Collected data
---+---

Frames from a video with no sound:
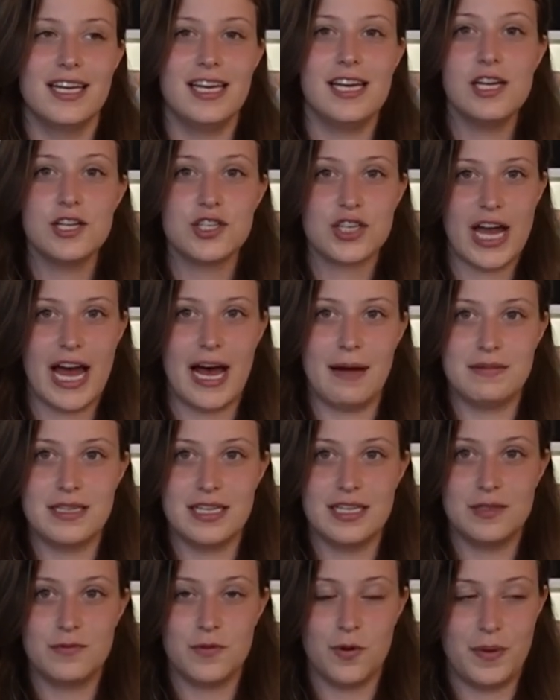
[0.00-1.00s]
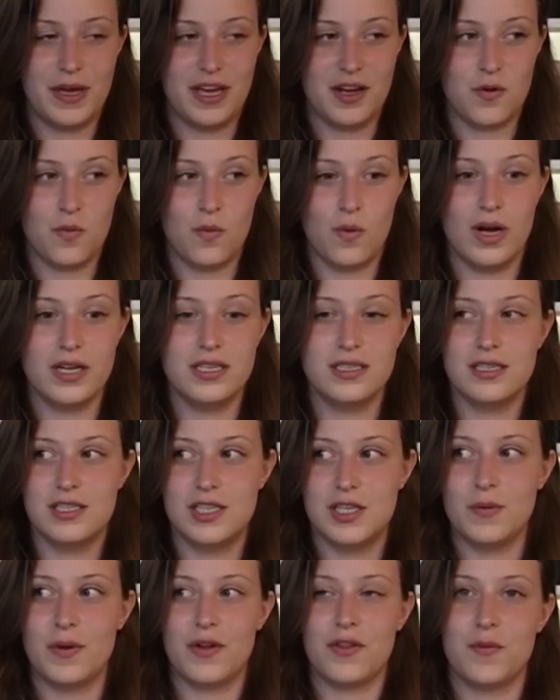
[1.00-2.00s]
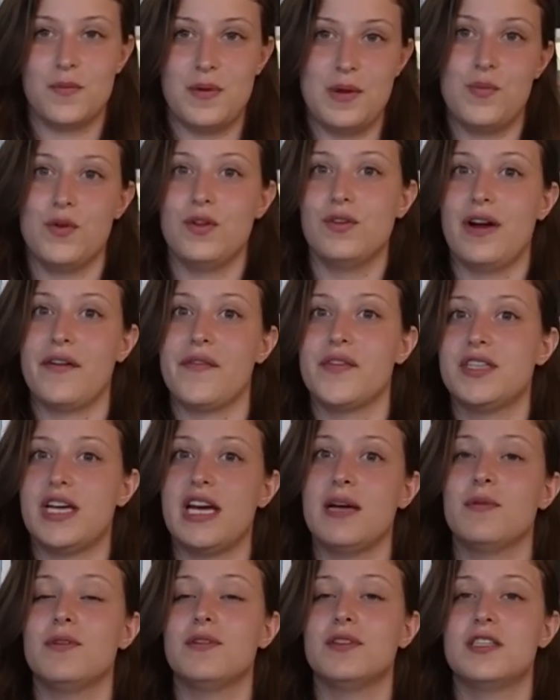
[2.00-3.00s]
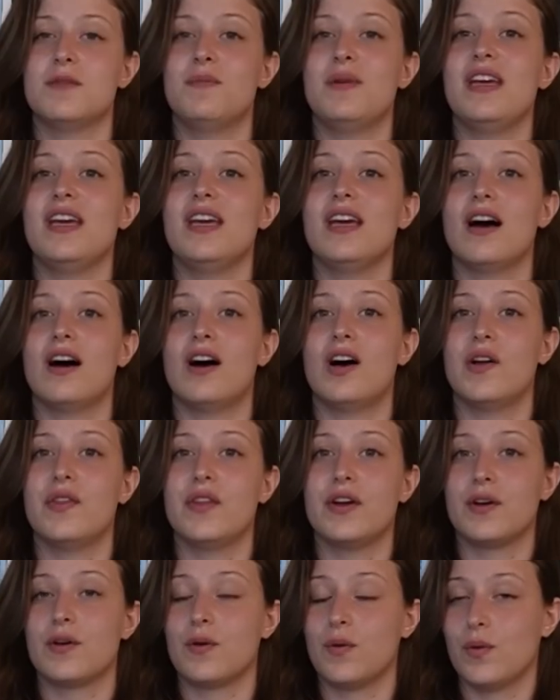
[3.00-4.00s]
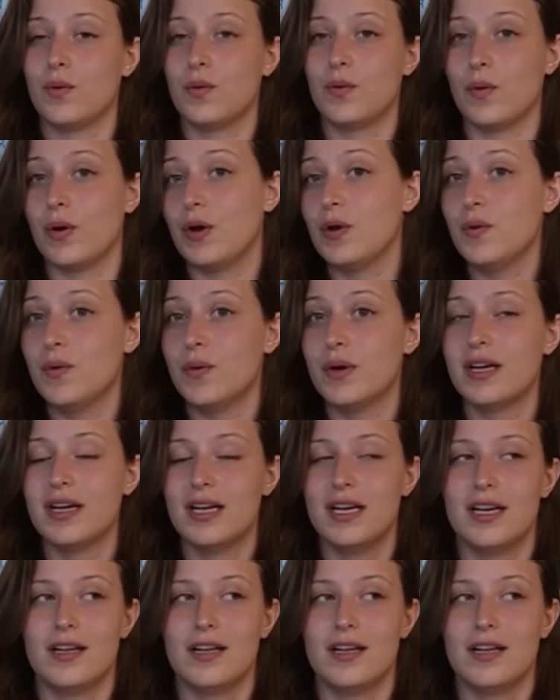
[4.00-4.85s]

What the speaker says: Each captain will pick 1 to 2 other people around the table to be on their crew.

---+---

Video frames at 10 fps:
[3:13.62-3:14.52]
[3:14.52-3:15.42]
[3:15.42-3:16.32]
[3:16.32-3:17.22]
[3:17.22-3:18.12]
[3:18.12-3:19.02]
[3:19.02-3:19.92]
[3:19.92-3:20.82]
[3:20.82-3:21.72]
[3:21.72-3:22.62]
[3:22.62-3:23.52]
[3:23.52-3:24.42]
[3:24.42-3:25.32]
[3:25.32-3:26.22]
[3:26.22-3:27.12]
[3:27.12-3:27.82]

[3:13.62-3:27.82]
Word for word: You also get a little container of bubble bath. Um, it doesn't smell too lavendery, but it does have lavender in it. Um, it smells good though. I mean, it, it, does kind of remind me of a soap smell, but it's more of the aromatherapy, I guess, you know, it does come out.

---+---

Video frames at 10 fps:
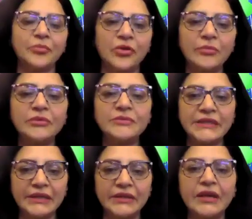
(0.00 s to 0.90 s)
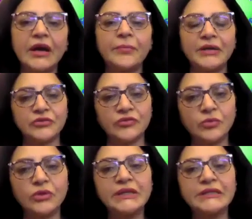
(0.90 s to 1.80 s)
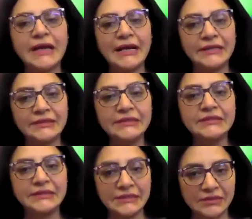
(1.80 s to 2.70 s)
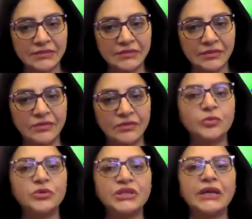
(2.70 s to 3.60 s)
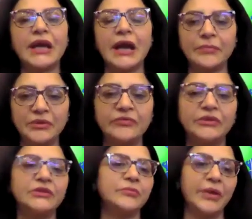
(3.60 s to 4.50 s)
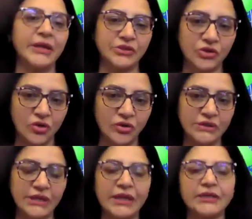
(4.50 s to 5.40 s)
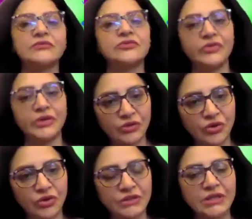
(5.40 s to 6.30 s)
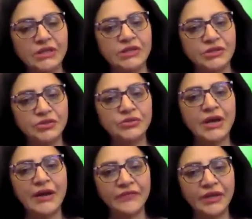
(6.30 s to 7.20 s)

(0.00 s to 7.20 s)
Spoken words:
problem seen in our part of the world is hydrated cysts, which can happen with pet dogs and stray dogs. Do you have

---+---

The task → Among the entries above, copy exactly only the lines starting with the one containing "[3:18.12-3:19.02]" and going through the one containing "Word for word: You", both ends included.

Task response →
[3:18.12-3:19.02]
[3:19.02-3:19.92]
[3:19.92-3:20.82]
[3:20.82-3:21.72]
[3:21.72-3:22.62]
[3:22.62-3:23.52]
[3:23.52-3:24.42]
[3:24.42-3:25.32]
[3:25.32-3:26.22]
[3:26.22-3:27.12]
[3:27.12-3:27.82]

[3:13.62-3:27.82]
Word for word: You also get a little container of bubble bath. Um, it doesn't smell too lavendery, but it does have lavender in it. Um, it smells good though. I mean, it, it, does kind of remind me of a soap smell, but it's more of the aromatherapy, I guess, you know, it does come out.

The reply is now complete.